Black Forest Labs – Flux1.0 / 1.1 image generation
How to generate your own high quality Ai images using Flux – Easily!
Background
Black Forest Labs, a German based company, released FLUX on the 1st August this year. It was released without the usual build-up and hype that has sometimes accompanied other Ai launches. Flux is however a real game changer.
Without doubt its launch put it head and shoulders above any of the competition for creating images, and already an improved version has just been released. Flux1.1 addressed limitations in user control, speed, and output refinement, meaning that the output more closely matches the text prompts, and is quicker. In Ai land, quicker usually also means less expensive.
Why isn’t Flux a standalone application?
Flux can’t be downloaded directly onto a standard computer and run with an easy to use interface. Like many other Ai developments, it requires a platform to run on. The reason for this is that Flux is the engine to make things work, and isn’t intended as a standalone system. For example Flux is integrated into xAi’s Grok-2, Elton Musk’s rival to Chat-GPT, giving Grok an image generator in much the same way that Dall-E is part of OpenAi’s Chat GPT.
The platform’s task is to act as an intermediary handling all the technical stuff; creating links to the servers; setting up the APIs, and so on, such that users only have to manage a simplified front end without the need to dig deep into the system or learn anything technical.
A simple analogy is this; imagine Flux to be like a car engine – it’s very high performance – but it’s still only the engine. It requires a vehicle body and some custom tuning to use it effectively.
And that car body takes the form of a variety of different platforms – of which there are many different options. Best known are HuggingFace, Replicate, AWS (Amazon SageMaker), and Google Cloud AI (Vertex AI), but there are many more.

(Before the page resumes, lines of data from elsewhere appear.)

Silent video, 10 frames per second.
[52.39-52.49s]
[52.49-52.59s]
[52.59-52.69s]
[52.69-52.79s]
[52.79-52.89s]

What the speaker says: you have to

To stick with the car analogy, Hugging Face is probably like a comfortable SUV, Replicate like a sports car, and both Amazon and Google very heavy duty trucks with giant wheels.

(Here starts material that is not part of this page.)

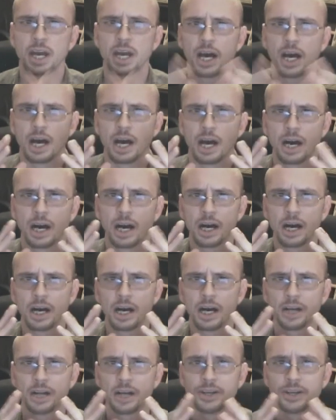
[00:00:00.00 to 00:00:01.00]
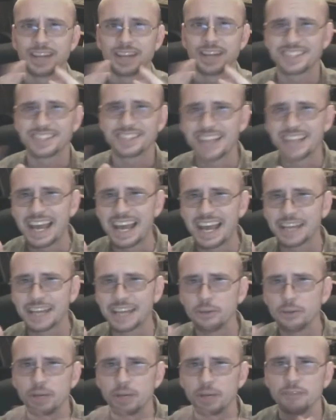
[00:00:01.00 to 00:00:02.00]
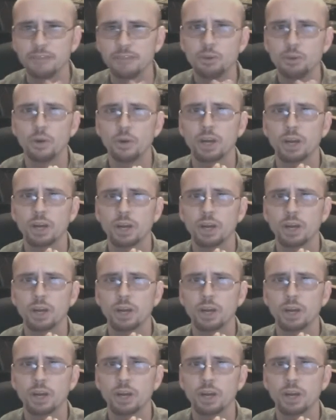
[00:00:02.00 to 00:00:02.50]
Not to nag you, but if you want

A heavy duty truck is not the kind of vehicle that’s of much use to us small video makers – there’s a steep learning curve to control them, they are expensive to run for small jobs, and parking at the supermarket can be a problem!
Part of the added value of these platforms is to tune the engine to some degree, so Flux outputs can be slightly different in the same way that engines might be tuned to perform differently in different vehicles.
Replicate’s interface is really easy to use, and it was my choice of platform for Flux.
It’s straightforward, has good guides, and produces the type of output that I want. Whilst there is some flexibility in ‘tuning’ the style and type images, I’m very happy with those that it produces without needing any extra tweaks. And I know that it still has the potential to allow me to create my own fine-tuning if I need to later.
How to easily produce Flux images using Replicate.com
This is a very easy (non technical) guide to get started with any of the Flux models, and at the same time get access to many other utilities and Ai tools that are available on Replicate.
Firstly open replicate.com,
click ‘Get started’, and then sign in to GitHub.
If you don’t have an account, simply create one:
You’ll need your email, create a password, create a username, choose email preference option, and finally verify your account. Then you are all set and will be returned to the Replicate page.
Whilst it’s possible to use Replicate without payment (some of the options are free), if you want to do anything useful you’ll need to add a credit card to the account. You’ll be prompted to add a payment method.
How much does it cost and how am I invoiced?
Each month you will only pay for what you use, so it’s not a standing subscription. If you don’t generate any output there is no charge. You are also encouraged to put a cap on your account to avoid any possible overspending. Mine is set at a miserly $5/month, and so far it’s been more than sufficient for the several hundred images I’ve produced!
In replicate, you’ll see many other programs and utilities on the platform, don’t be afraid to experiment. The estimated cost per image will appear at the top and bottom of the relevant page. Check it out before using the model you’ve selected.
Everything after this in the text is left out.